= List of mothers of the Ottoman sultans =

This is a list of the biological mothers of Ottoman sultans. There were thirty-six sultans of the Ottoman Empire in twenty-one generations (during early days the title Bey or Ghazi was used instead of Sultan). Throughout the six-century history, the sultans were the members of the same house, namely the House of Osman (Turkish: Osmanlı Hanedanı).

== Mothers of the Ottoman Sultans ==
This list is distinct from the list of Valide Sultans of the Ottoman Empire.

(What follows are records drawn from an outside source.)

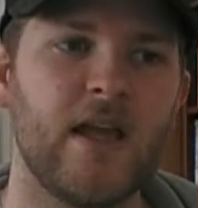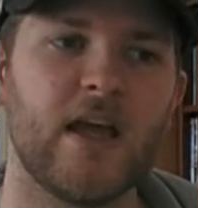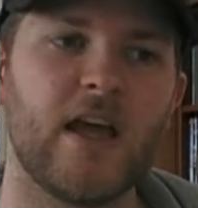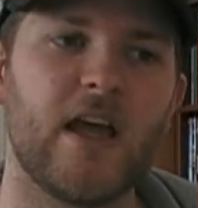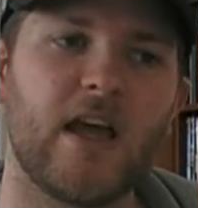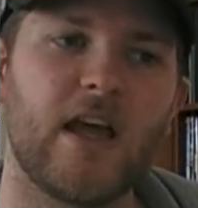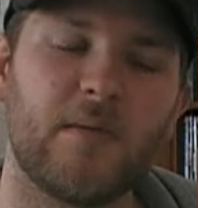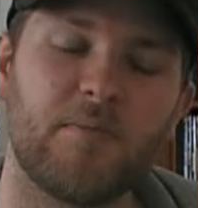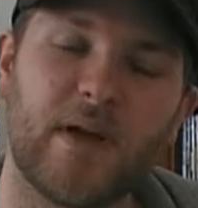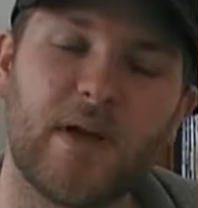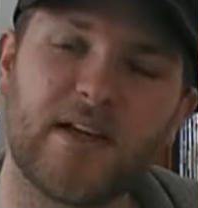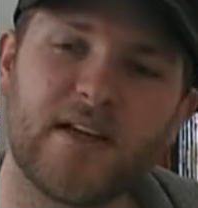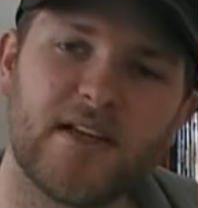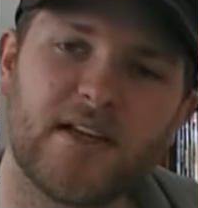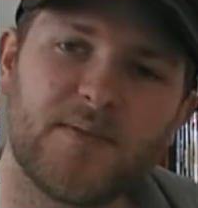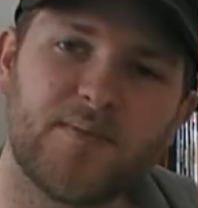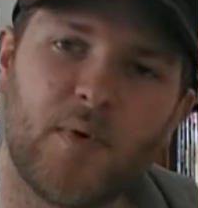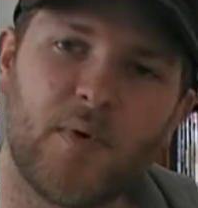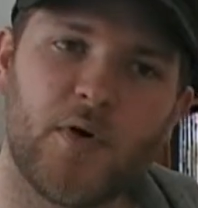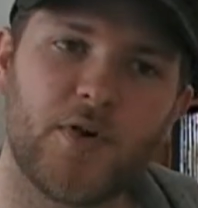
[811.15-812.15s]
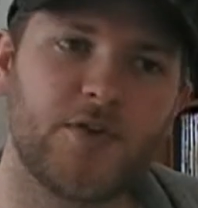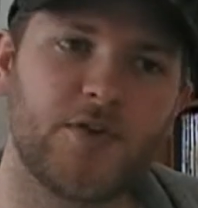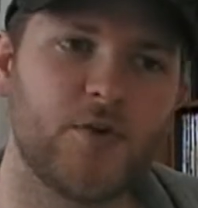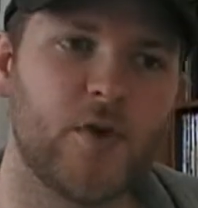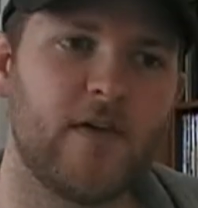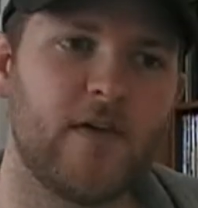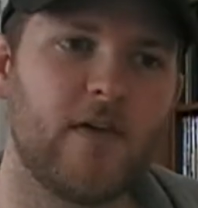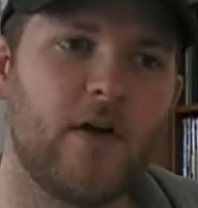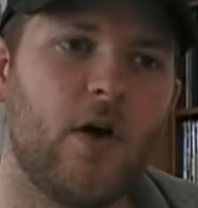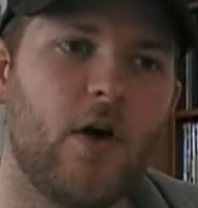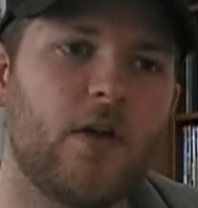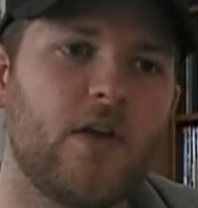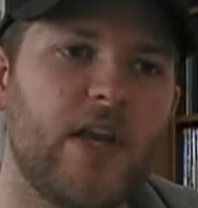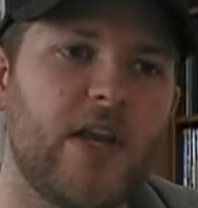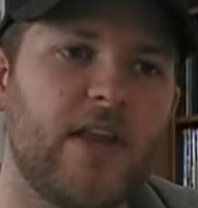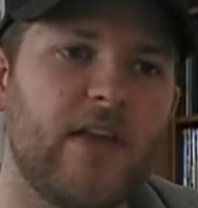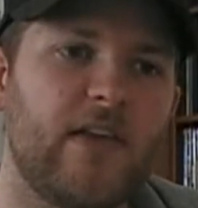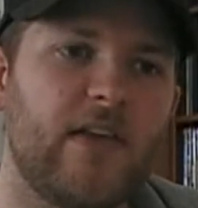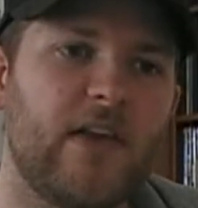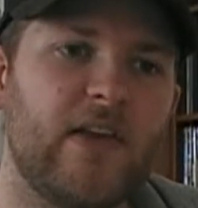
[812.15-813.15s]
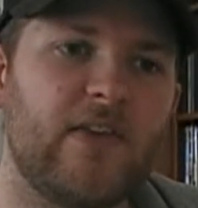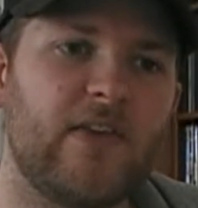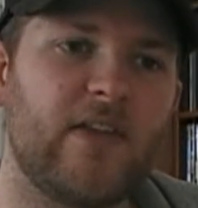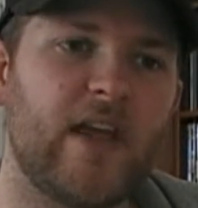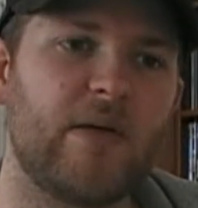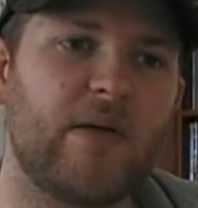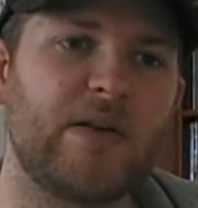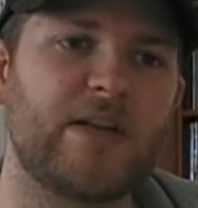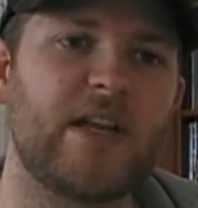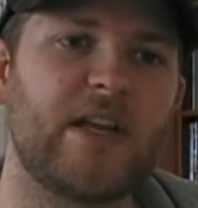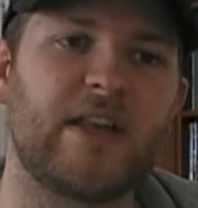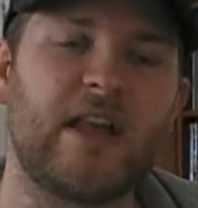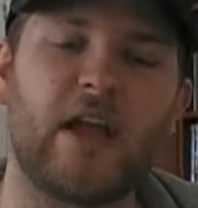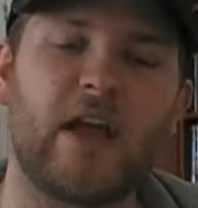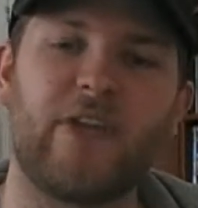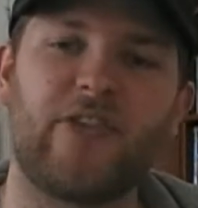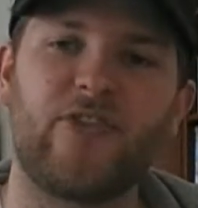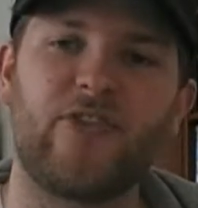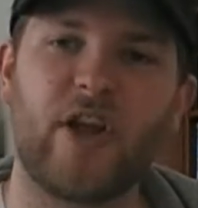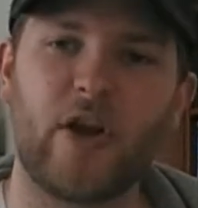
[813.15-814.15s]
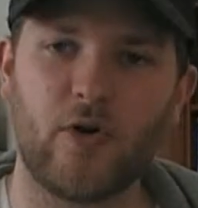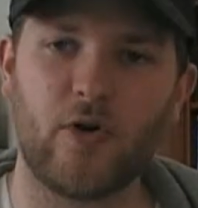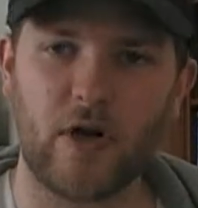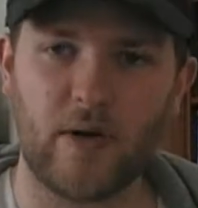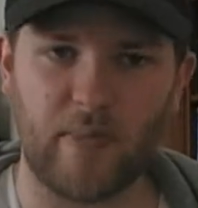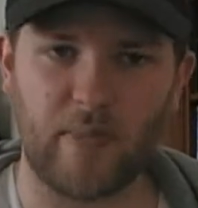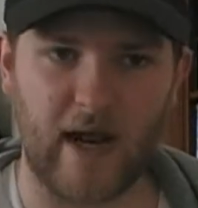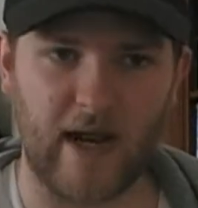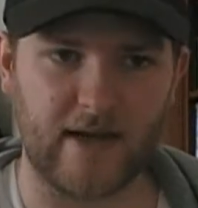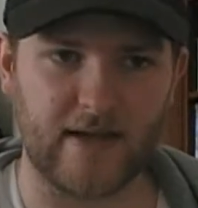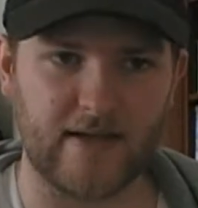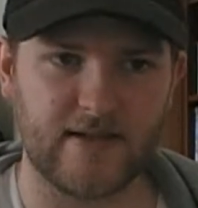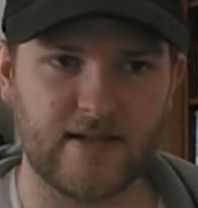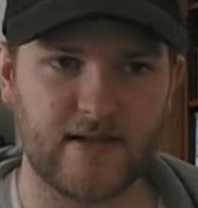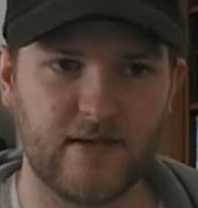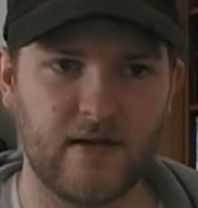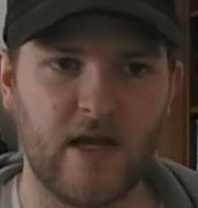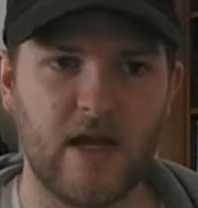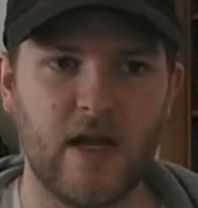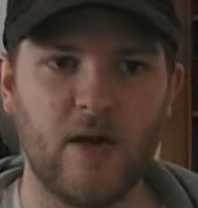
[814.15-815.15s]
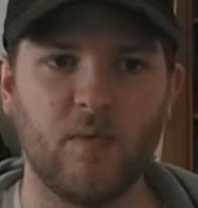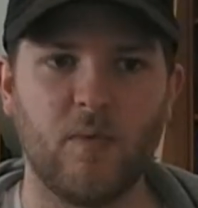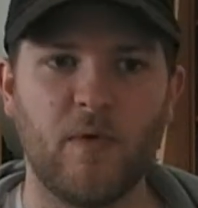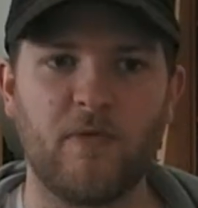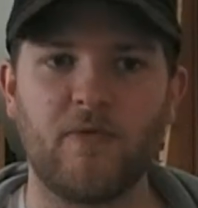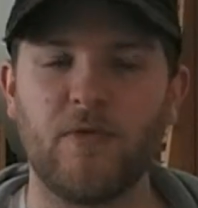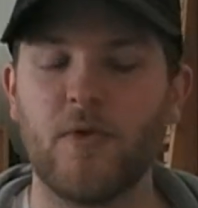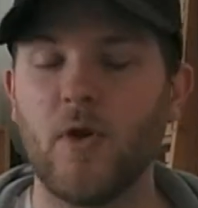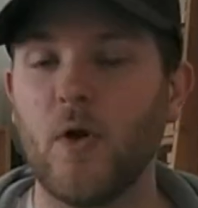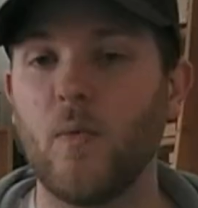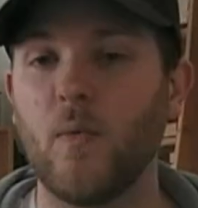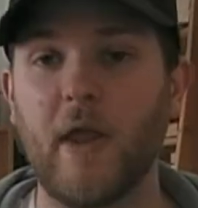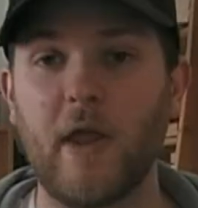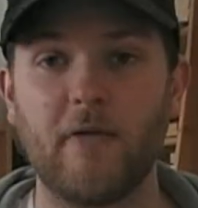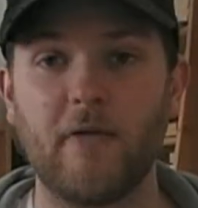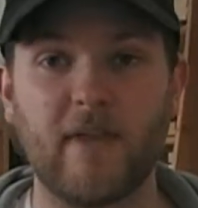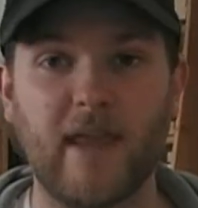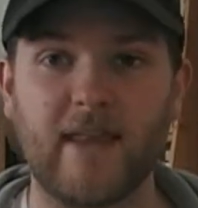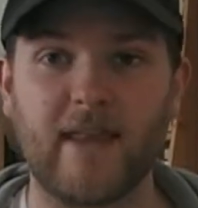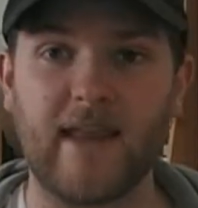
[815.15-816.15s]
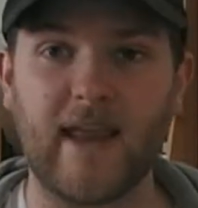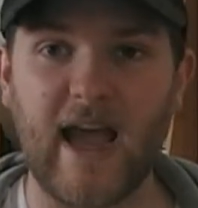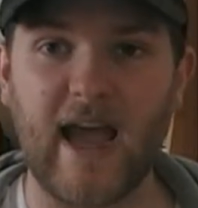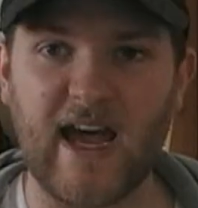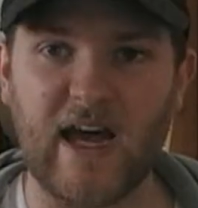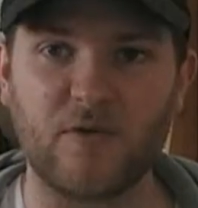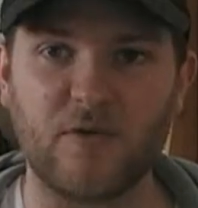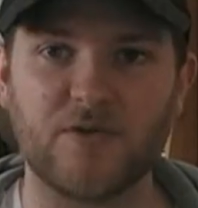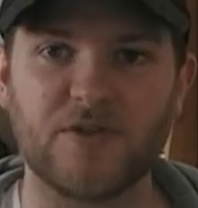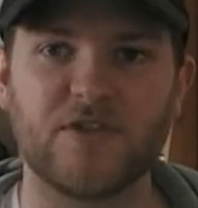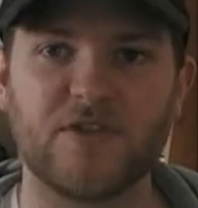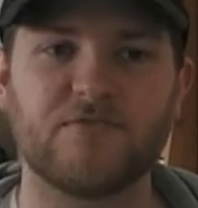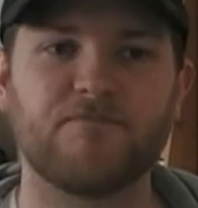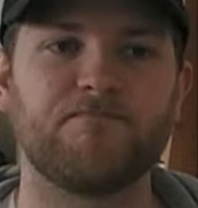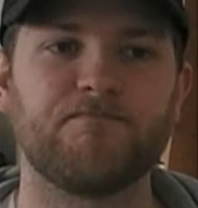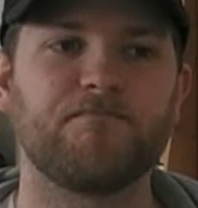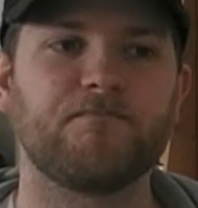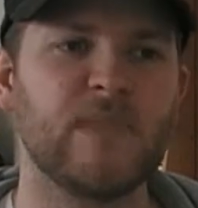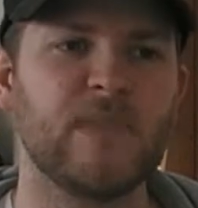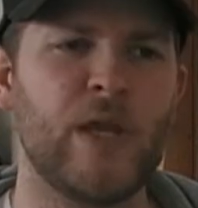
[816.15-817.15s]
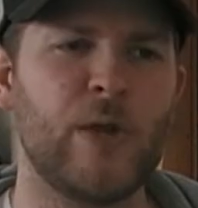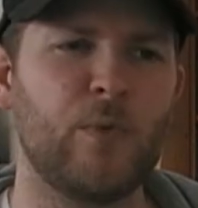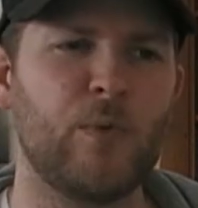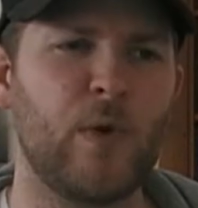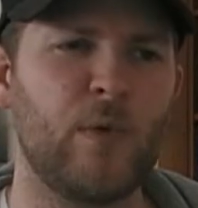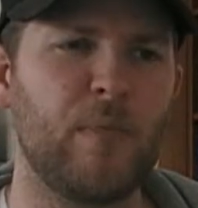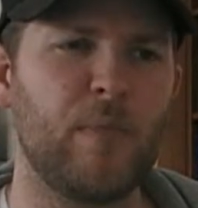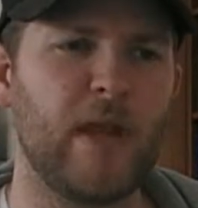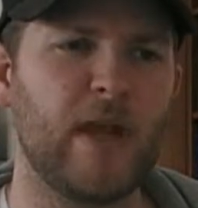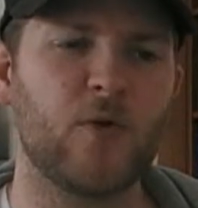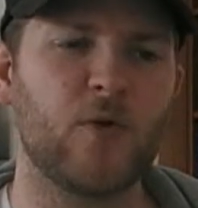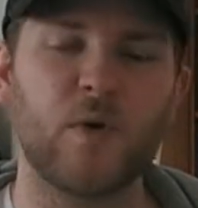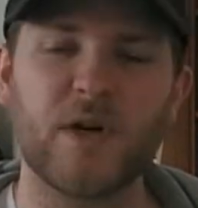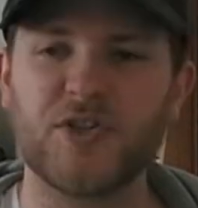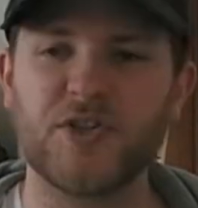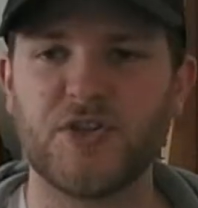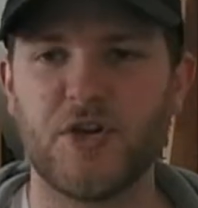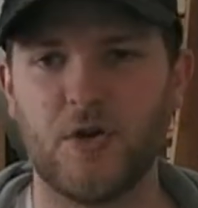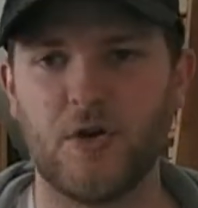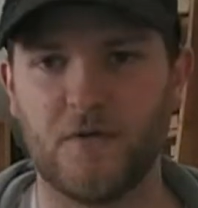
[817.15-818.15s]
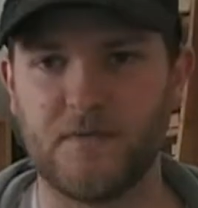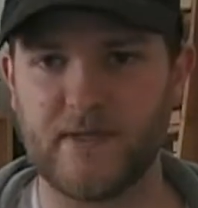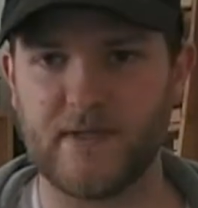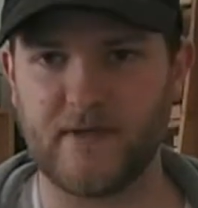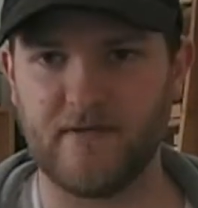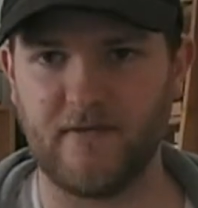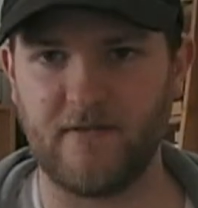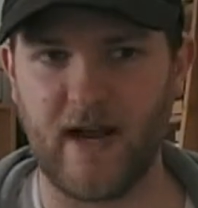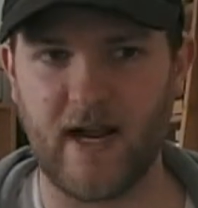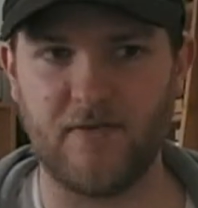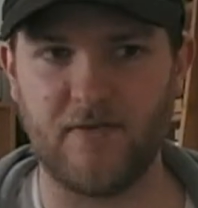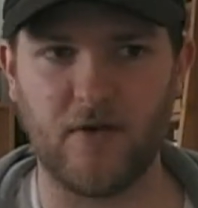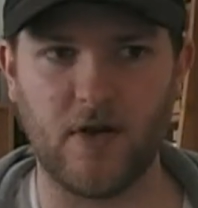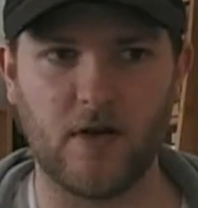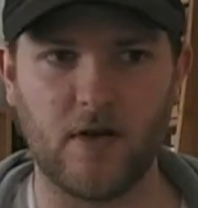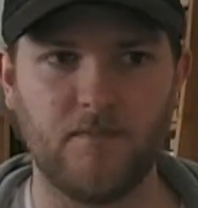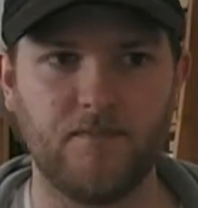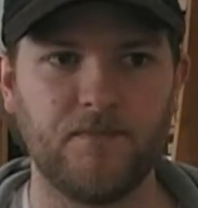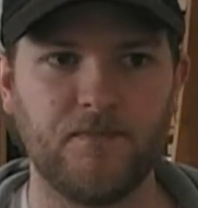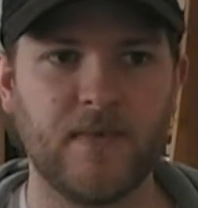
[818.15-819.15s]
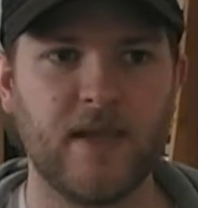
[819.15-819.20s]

And by this point you have already established that they are stuck on a planet with no way of getting out. It would be a question of survival.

Valide Sultan was the title of the mother of the reigning sultan. The mothers who died before their sons' accession to throne never assumed the title of Valide Sultan, like Hürrem, Muazzez, Mihrişah, and Şermi. On the other hand, stepmothers who were not the biological mothers but raised the princes whose mothers had died assumed the title of Valide Sultan, like Perestu. So there were Valide Sultans who were not the mothers, and there were mothers who were not the Valide Sultans.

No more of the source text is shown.